ReproNim / ohbm2018-training

http://www.reproducibleimaging.org/ohbm2018-training
3 stars 8 forks source link

VirtualBox list #15

Open satra opened 6 years ago

satra commented 6 years ago

@mjtravers - replacing issue #12 - just check off all the things you already have.

Core VM

general (see each section for additional local installs (listed under install)

FAIR Data - BIDS datasets

Computational basis

Neuroimaging Workflows

Statistics for reproducibility

Others

djarecka commented 6 years ago

@satra - where are the instruction for the fsl&heudiconv container? I was thinking that building an image might be nice (and not only creating a Dockerfile), but I can "cheat" and use existing layers.

satra commented 6 years ago

@djarecka - here you go:

# section 1
docker run --rm kaczmarj/neurodocker:master generate singularity \
  --base neurodebian:latest --pkg-manager apt \
  --install graphviz git wget \
  --miniconda \
    conda_install="python=3 pytest graphviz pip reprozip reprounzip \
       requests rdflib fuzzywuzzy python-levenshtein pygithub pandas" \
    pip_install="owlready2 pybids duecredit \
     https://github.com/incf-nidash/PyNIDM/archive/a90b3f47dbdafb9504f13a3a8d85fdff931cc45c.zip" \
    create_env="section1" \
    activate=true \
  --run-bash "cd /opt && \
    git clone https://github.com/incf-nidash/PyNIDM.git" > Singularity

# section 2/3
docker run --rm kaczmarj/neurodocker:master generate singularity  \
  --base neurodebian:stretch-non-free   --pkg-manager apt   \
  --install fsl-5.0-core fsl-mni152-templates \
  --install make gcc sqlite3 libsqlite3-dev python3-dev \
    libc6-dev python3-pip python3-setuptools python3-wheel \
  --run "pip3 install --system reprozip reprounzip" \
  --add-to-entrypoint "source /etc/fsl/5.0/fsl.sh" > Singularity

docker run --rm kaczmarj/neurodocker:master generate singularity \
  --base neurodebian:latest --pkg-manager apt \
  --install pigz python3-pip python3-traits python3-scipy  \
     python3-setuptools python3-wheel python3-networkx dcm2niix \
  --install make gcc sqlite3 libsqlite3-dev python3-dev libc6-dev \
  --run "pip3 install --system nipype \
    https://github.com/mvdoc/dcmstack/archive/bf/importsys.zip \
    https://github.com/nipy/heudiconv/archive/master.zip \
    reprozip reprounzip" > Singularity
djarecka commented 6 years ago

I would add one Docker image to compare and use in the container lesson, e.g. the second image, so the neurodocker command is:

docker run --rm kaczmarj/neurodocker:master generate docker  \
  --base neurodebian:stretch-non-free   --pkg-manager apt   \
  --install fsl-5.0-core fsl-mni152-templates \
  --install make gcc sqlite3 libsqlite3-dev python3-dev \
    libc6-dev python3-pip python3-setuptools python3-wheel \
  --run "pip3 install --system reprozip reprounzip" \
  --add-to-entrypoint "source /etc/fsl/5.0/fsl.sh" > Dockerfile

And one T1w image would be great, e.g. ds000114/sub-01/ses-test/anat/sub-01_ses-test_T1w.nii.gz, but could be really any image, just want to use as an example for bet command

kaczmarj commented 6 years ago

i will be cutting a new neurodocker release this week after i add more examples.
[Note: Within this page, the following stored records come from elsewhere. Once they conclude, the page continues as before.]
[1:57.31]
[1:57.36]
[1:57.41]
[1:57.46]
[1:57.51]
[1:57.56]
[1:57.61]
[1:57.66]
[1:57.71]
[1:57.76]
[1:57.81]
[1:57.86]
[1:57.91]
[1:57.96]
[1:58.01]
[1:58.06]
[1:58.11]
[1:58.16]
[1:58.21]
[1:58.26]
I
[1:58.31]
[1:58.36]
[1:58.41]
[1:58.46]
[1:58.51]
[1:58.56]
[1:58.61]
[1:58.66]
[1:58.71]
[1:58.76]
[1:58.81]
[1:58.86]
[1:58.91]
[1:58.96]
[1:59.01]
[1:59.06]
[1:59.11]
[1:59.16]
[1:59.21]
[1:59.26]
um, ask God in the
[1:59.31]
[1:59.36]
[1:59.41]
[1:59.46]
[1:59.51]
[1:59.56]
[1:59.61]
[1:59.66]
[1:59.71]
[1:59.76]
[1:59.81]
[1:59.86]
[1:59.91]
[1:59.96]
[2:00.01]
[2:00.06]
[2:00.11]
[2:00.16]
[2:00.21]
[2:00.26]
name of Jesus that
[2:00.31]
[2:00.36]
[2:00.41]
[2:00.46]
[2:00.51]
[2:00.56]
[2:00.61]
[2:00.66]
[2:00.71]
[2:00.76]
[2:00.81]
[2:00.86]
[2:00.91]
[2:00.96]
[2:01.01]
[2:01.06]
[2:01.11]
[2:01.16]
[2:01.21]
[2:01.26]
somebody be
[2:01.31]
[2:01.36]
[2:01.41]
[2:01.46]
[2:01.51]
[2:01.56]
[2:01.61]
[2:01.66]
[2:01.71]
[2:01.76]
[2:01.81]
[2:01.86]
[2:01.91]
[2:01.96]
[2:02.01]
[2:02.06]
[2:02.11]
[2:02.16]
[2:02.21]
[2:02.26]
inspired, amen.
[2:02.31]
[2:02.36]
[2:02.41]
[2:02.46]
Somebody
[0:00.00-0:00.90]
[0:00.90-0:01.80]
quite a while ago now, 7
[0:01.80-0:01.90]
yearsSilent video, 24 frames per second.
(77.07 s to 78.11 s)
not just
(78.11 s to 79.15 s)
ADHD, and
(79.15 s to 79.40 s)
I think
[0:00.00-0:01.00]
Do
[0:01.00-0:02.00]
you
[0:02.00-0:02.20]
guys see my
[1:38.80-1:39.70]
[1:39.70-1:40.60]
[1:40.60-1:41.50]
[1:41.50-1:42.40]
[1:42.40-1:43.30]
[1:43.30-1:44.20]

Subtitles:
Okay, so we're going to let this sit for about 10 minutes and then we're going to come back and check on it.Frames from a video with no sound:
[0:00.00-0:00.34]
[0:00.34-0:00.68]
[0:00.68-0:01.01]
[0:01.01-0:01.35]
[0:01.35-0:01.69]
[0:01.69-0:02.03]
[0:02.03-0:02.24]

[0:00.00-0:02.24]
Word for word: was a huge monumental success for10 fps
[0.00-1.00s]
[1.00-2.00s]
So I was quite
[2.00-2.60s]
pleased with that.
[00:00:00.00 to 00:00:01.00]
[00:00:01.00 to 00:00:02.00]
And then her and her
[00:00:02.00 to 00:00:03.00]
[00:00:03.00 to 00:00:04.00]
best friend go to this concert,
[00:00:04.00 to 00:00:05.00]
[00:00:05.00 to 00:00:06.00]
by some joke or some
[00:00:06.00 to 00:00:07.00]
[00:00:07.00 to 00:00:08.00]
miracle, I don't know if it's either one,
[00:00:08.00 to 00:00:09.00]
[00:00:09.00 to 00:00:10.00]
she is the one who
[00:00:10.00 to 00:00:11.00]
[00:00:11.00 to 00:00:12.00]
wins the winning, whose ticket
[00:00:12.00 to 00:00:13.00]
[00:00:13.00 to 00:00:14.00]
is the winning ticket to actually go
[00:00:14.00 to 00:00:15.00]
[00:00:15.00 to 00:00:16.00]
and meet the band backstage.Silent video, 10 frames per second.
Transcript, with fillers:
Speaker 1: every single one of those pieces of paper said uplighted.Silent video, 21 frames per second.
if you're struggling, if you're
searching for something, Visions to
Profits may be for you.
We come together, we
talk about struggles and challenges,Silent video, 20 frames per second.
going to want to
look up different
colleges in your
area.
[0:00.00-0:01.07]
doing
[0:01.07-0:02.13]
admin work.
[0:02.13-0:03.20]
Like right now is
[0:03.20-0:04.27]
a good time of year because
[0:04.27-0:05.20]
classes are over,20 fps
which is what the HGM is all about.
by the way, in general i recommend running neurodocker with docker without -i/--interactive or -t/--tty. i run it with docker run --rm kaczmarj/neurodocker:master ....

kaczmarj commented 6 years ago

another minor point, pre-compiled reprozip wheels can be installed with pip now (see https://github.com/ViDA-NYU/reprozip/issues/224).

satra commented 6 years ago

@kaczmarj - it did not work day before yesterday when i tried. pip complained about compiling which is why a bunch of those additional dependencies were added.

@mjtravers, @yarikoptic - any chance you can take a look at this issue today? it would be good to cut a VM today or tomorrow if possible to have people play with it before we ask students to download.

satra commented 6 years ago

@kaczmarj - i've updated the commands above without the -i (@djarecka - it may be useful to add the utility of i and t for docker in additional slides.

mjtravers commented 6 years ago

I am running a VM build now that incorporates the section 1, 3, and 4 instructions above and from Al. Will send out a notice when it is posted for downloading and review.

mjtravers commented 6 years ago

I have posted an updated VM: https://training.repronim.org/repronim-training-v0.2.ova

There are 2 conda environments set up named: "section1" and "section4":

For section3, the kaczmarj/neurodocker:master image has been pulled into Docker and the following files are in the home directory:

djarecka commented 6 years ago

Thanks @mjtravers. I could I misunderstood @satra, but I thought that we include singularity/docker images inside, so people don't spend time to build them

djarecka commented 6 years ago
screen shot 2018-06-06 at 13 13 25
djarecka commented 6 years ago

@mjtravers - I'll wait for the next version of VM and will test the new conda environments

mjtravers commented 6 years ago

The next version will be out later tonight. I discovered a couple of issues after I ran the build. The build is also taking a bit longer. I will message when ready

mjtravers commented 6 years ago

The updated VM is now available. I believe this version has everything for sections 1, 3, and 4. Section 2 is still in the works.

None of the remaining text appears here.